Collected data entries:
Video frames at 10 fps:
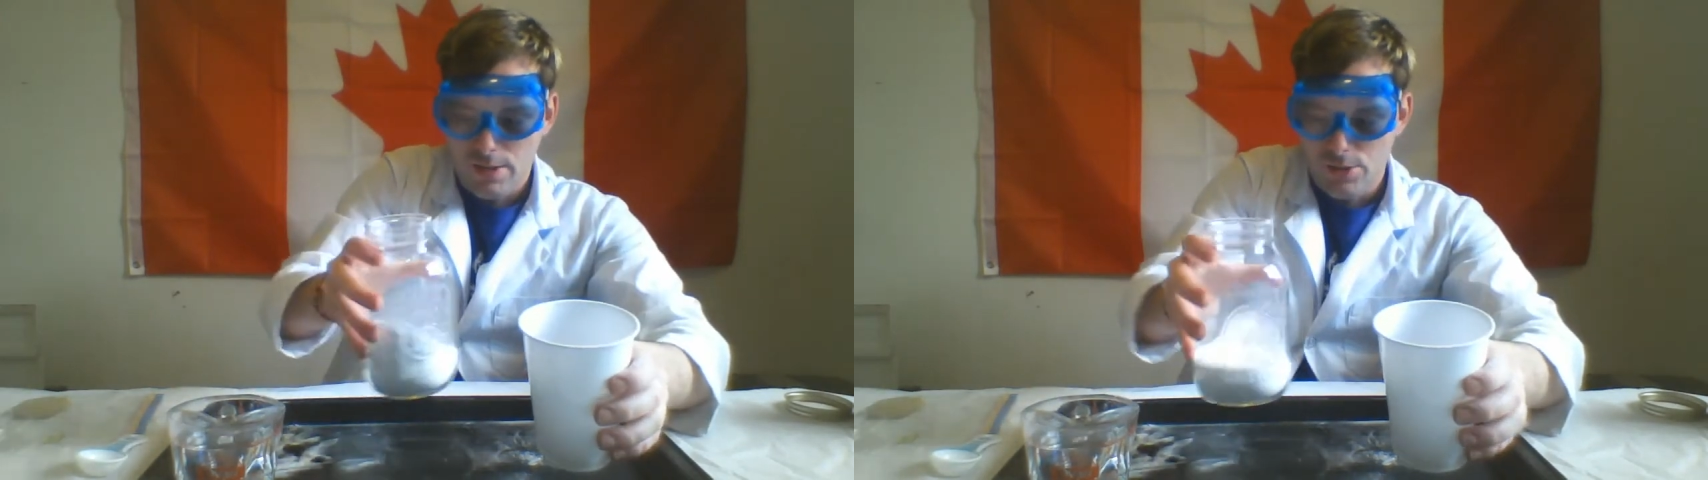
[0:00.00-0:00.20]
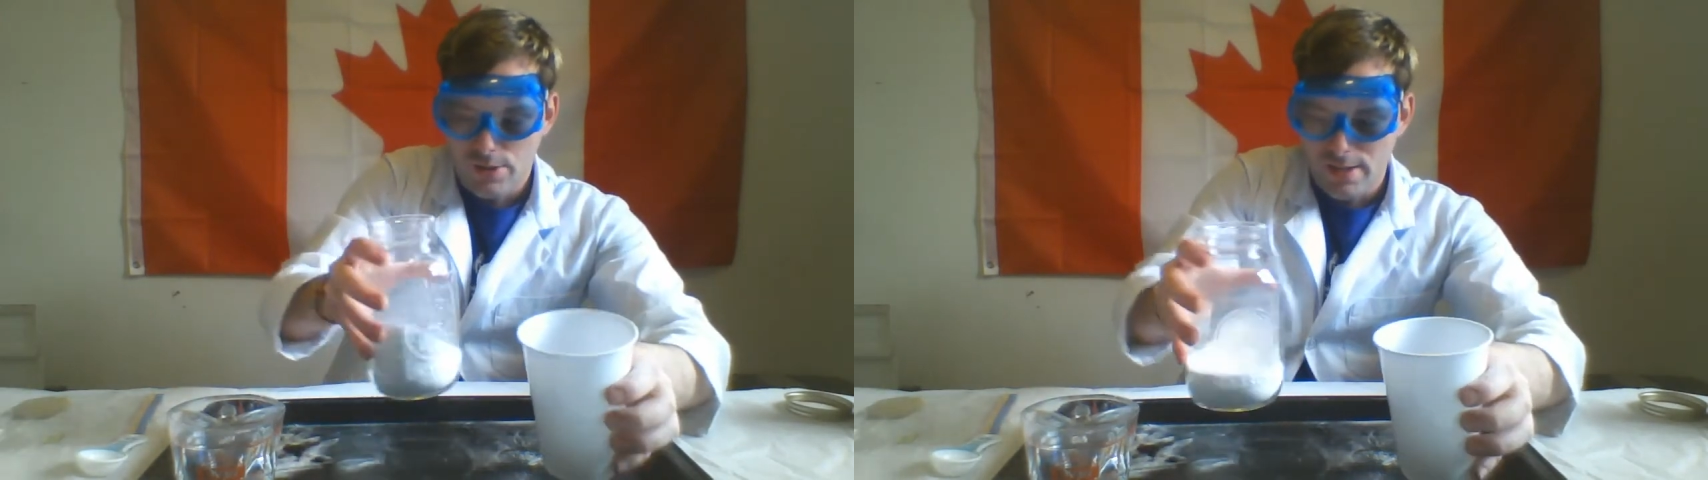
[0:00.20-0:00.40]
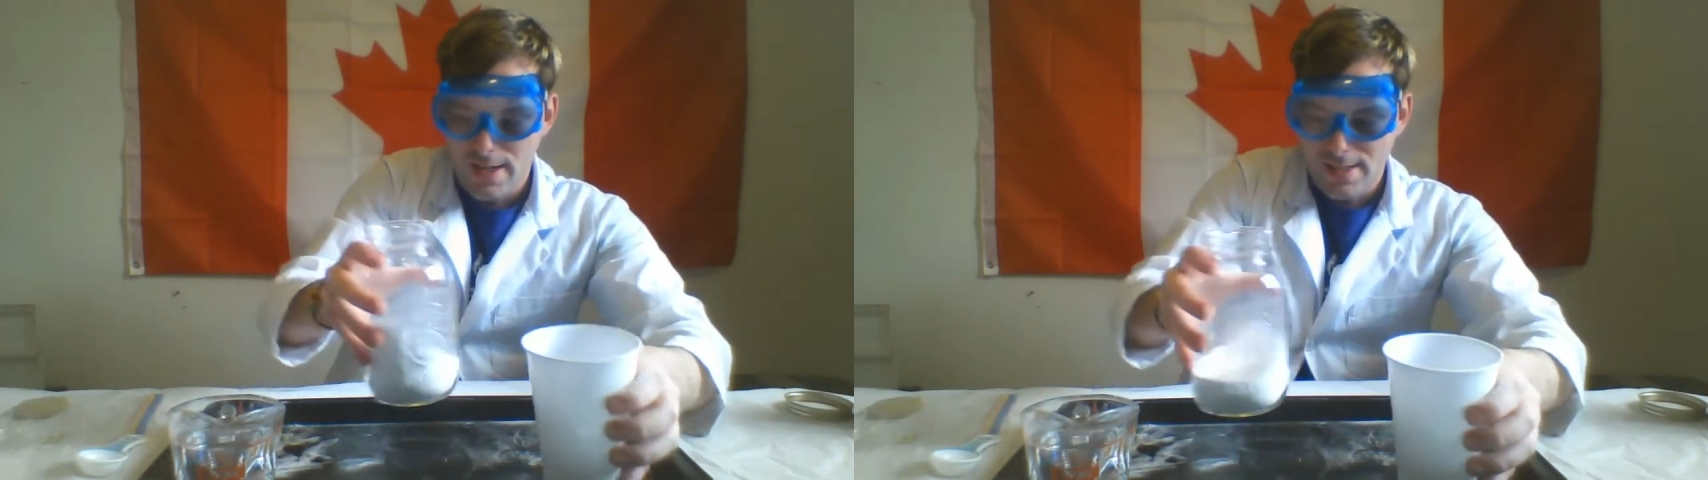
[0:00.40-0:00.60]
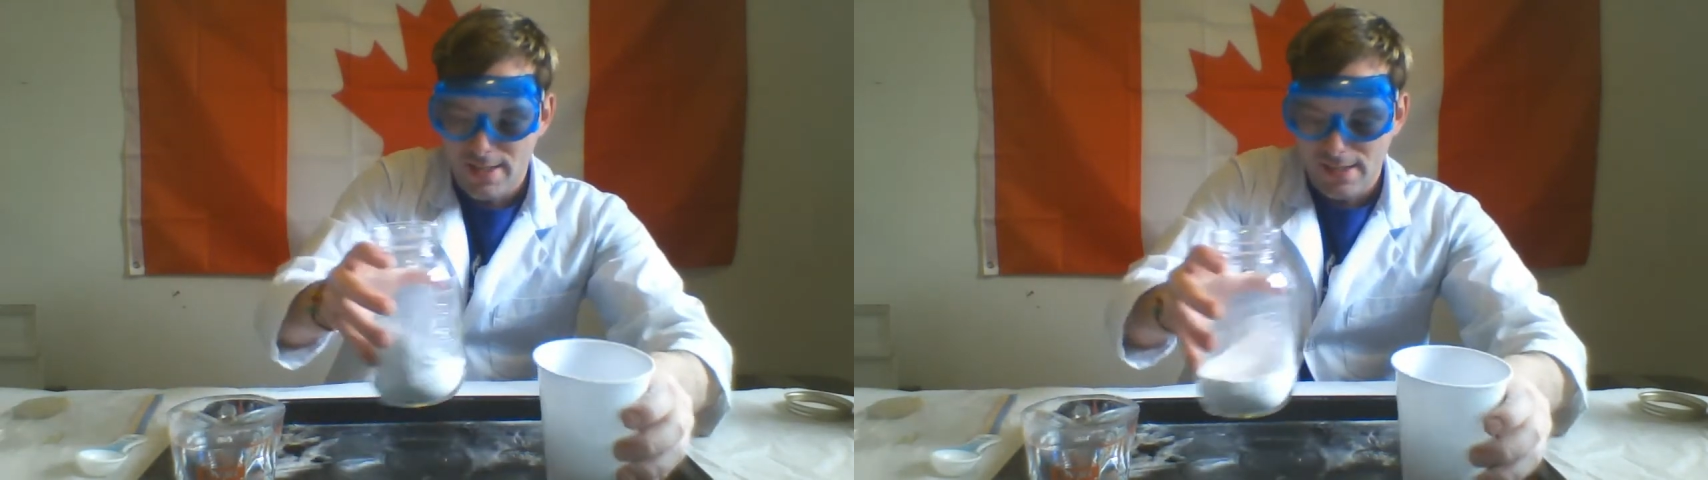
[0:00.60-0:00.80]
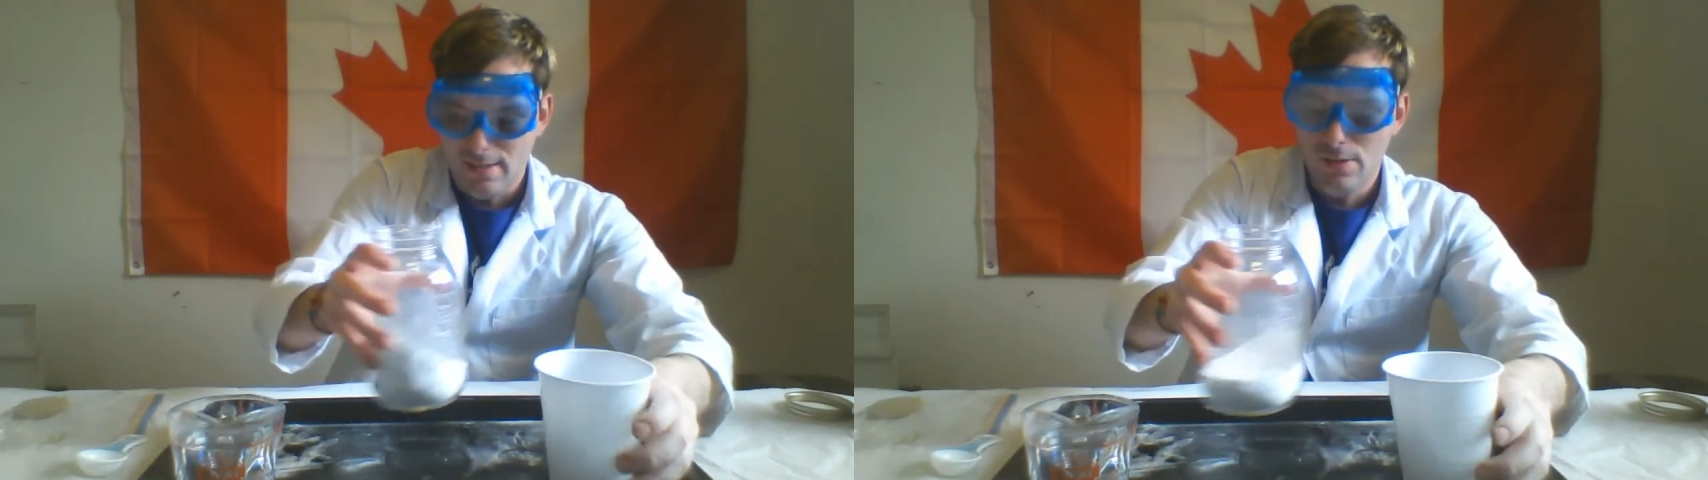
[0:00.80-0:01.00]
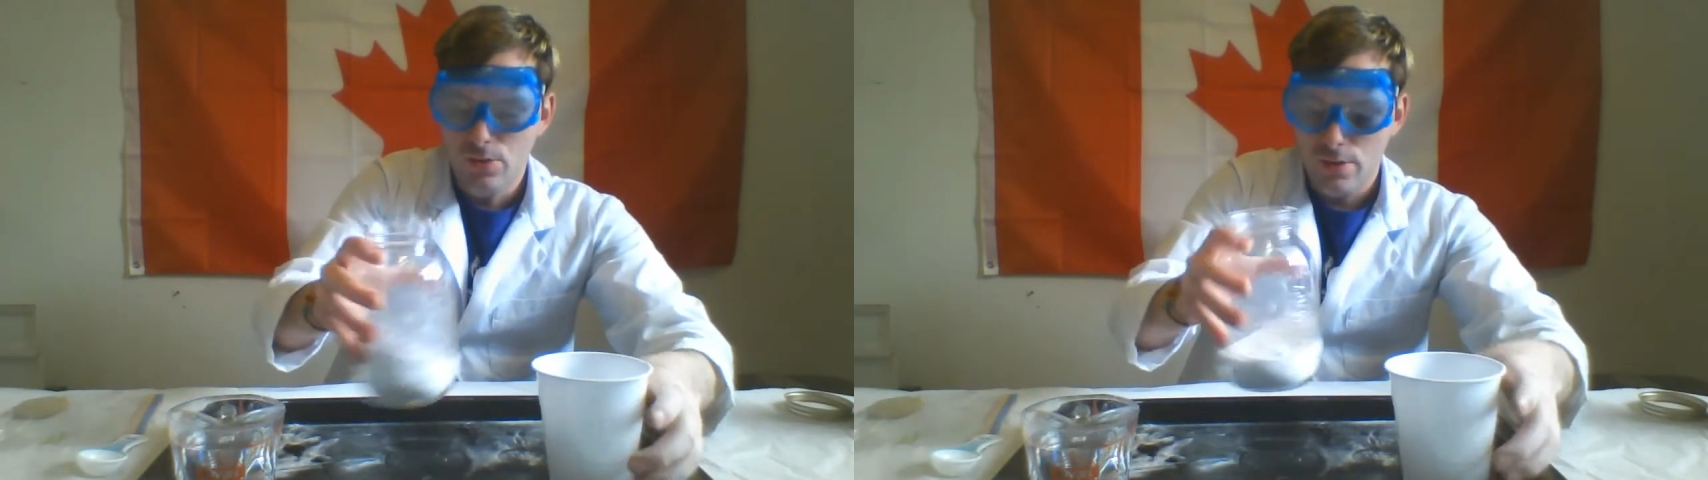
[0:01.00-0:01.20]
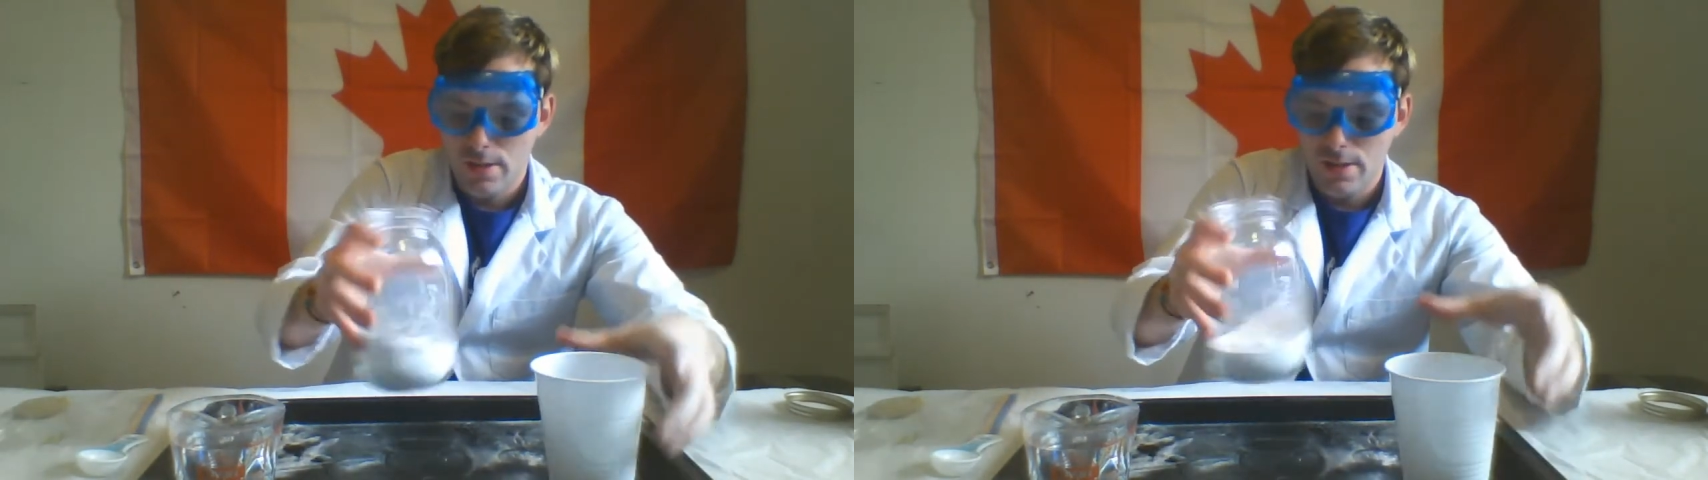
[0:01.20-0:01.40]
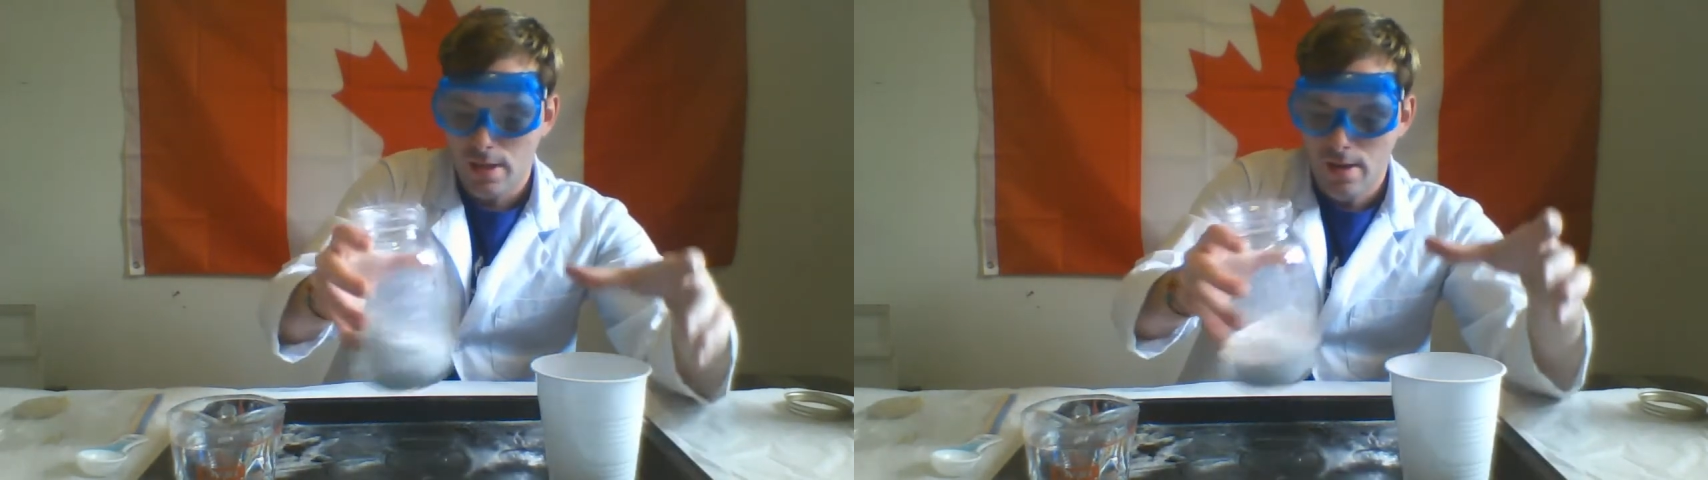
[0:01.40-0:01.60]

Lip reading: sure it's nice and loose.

* * *

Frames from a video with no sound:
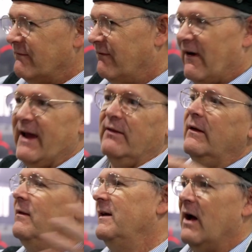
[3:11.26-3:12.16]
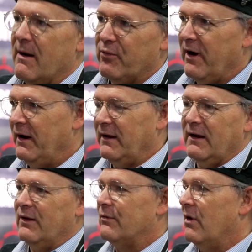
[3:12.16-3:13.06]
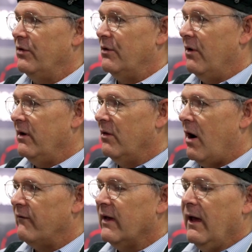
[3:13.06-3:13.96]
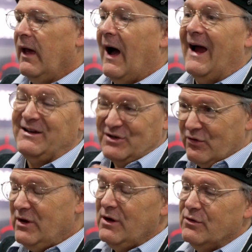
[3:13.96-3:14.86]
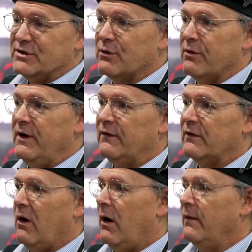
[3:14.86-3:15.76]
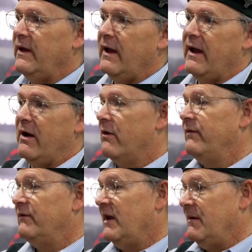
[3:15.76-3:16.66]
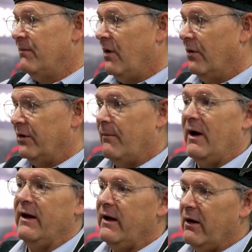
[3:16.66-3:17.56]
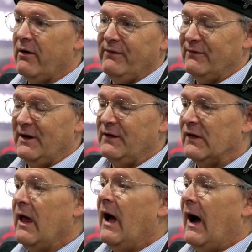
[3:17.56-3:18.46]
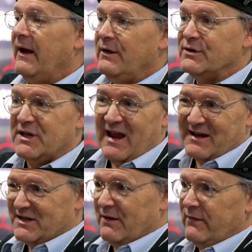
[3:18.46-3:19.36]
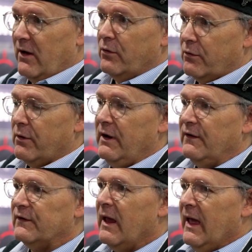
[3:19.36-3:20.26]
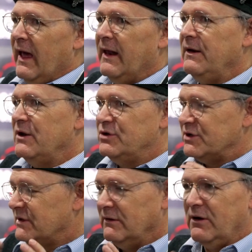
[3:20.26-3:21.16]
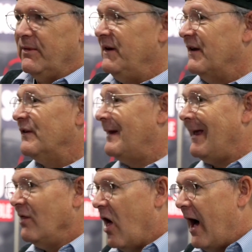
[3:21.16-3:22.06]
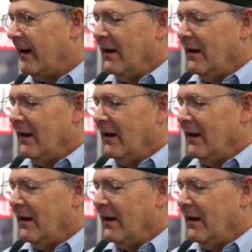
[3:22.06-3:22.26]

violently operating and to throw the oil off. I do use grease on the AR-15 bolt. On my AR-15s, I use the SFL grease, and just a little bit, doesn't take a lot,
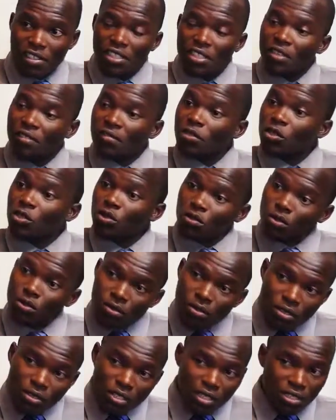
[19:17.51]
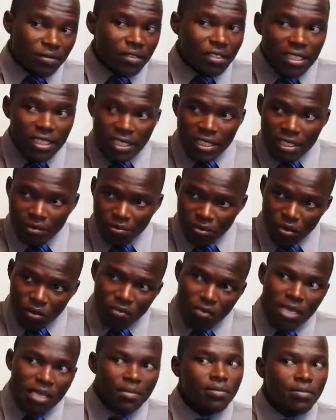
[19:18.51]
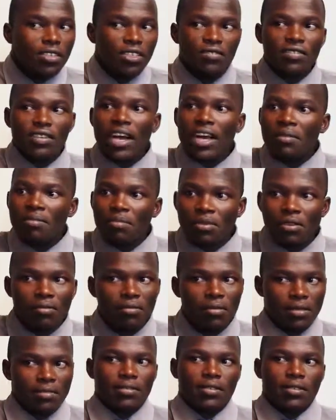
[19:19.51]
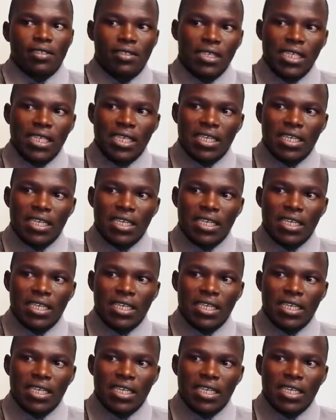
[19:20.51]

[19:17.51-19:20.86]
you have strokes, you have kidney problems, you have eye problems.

**Requirement:** Looking above, find the stretch of lines that opens with the one holding "Video frames at" and closes with the one holding "Lip reading: sure it's nice and loose.". Copy it exactly, pictures excluded.

**Reply:**
Video frames at 10 fps:
[0:00.00-0:00.20]
[0:00.20-0:00.40]
[0:00.40-0:00.60]
[0:00.60-0:00.80]
[0:00.80-0:01.00]
[0:01.00-0:01.20]
[0:01.20-0:01.40]
[0:01.40-0:01.60]

Lip reading: sure it's nice and loose.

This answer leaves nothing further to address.